Don’t get me wrong, Drifting has some absolute terrible people involved too, but they are a tiny minority, the majority of everyone involved in this community world wide is absolutely brilliant. Always willing to help each other & we leave our real lives in terms of finances, jobs etc all at the entrance to the track, everyone is just there to have fun, enjoy and get home safe. If a car breaks, especially in Ireland, random strangers will just arrive with parts you might need. I’ve honestly never experienced anything like it.
I do have a pretty awesome announcement to make in a few months, plans are fully underway now & the only thing slowing it down is i spent money i shouldn’t have so everything is on hold until I can buy the parts. But im excited, im excited again to tell the people who follow whats happening. Man its going to be awesome.
So back to the Civic, whats next?
Well, not a whole lot in terms of build for now but I have some ideas which I havnt had for years, it still isn’t time for the next version of this car. But I have recently uploaded a video on the car, its coming with me this weekend to our first ever meet at Northamptons’ gasoline juice! So it will be back out on show, hopefully people want to come have a chat about it.
The old Honda Diaries days are done, the only person who I still speak to regular from them days is Pete, everyone else has gone separate ways, but it is what it is. The future holds new friendships, new builds & new experiences. Which is equally as exciting to look forward too as sad as leaving the past behind may be.
Check that video if you want updates & the issues with the car & a potential future for it. or this Saturday (22nd) come to gasoline juice and see it in person, i hope to have it out for people to check out more often now. Now im happy and at peace with the past.
While I try rebuild 6TWO1 into the next phase of its life, I will never forget the past. I also like to think the future has the past firmly involved in it too. The Civic will get its next life, The Silvia will also have a big part to play.

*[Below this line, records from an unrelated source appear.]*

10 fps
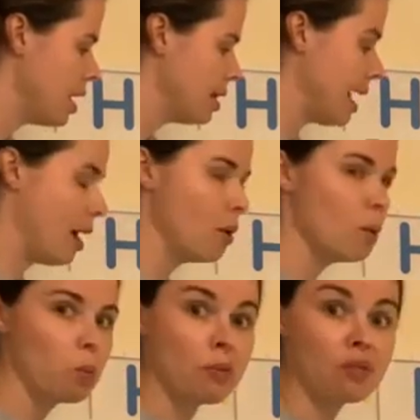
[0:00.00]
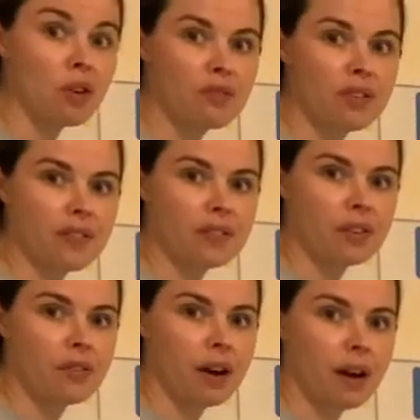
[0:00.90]
Now, we've got
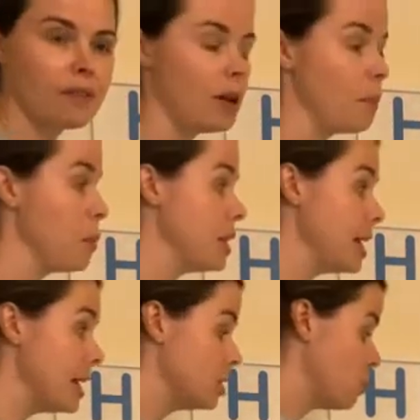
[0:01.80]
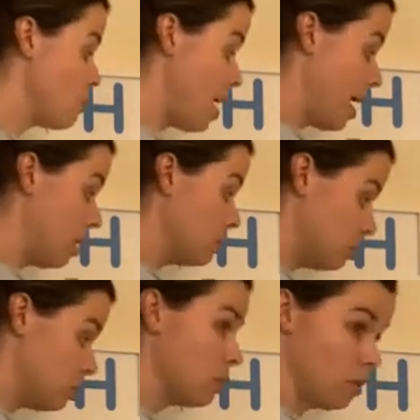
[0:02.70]
55 and we need to
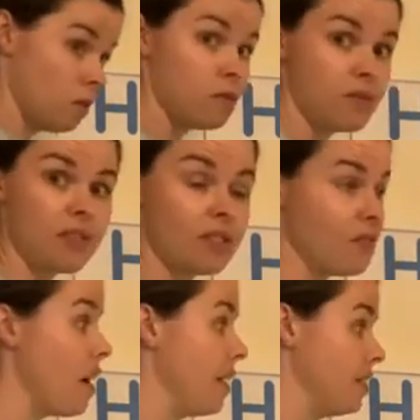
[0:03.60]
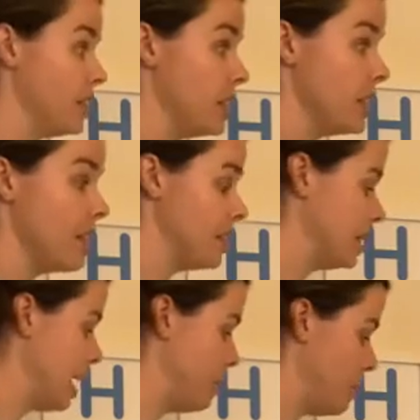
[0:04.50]
round 55 to the nearest 10.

Clothing is coming back & I have got 2 designs from the past, to rebuild the brand again. I am so excited. But more on that in the next post. I hope some of you will join the journey once again. Im thinking about doing a Burger open days at the shop where I cook you up the burgers!
Look at that, a Blog, a Red Civic & Me writing out my thoughts online, what is this? 2015?
Anyway, hope to see you all Saturday!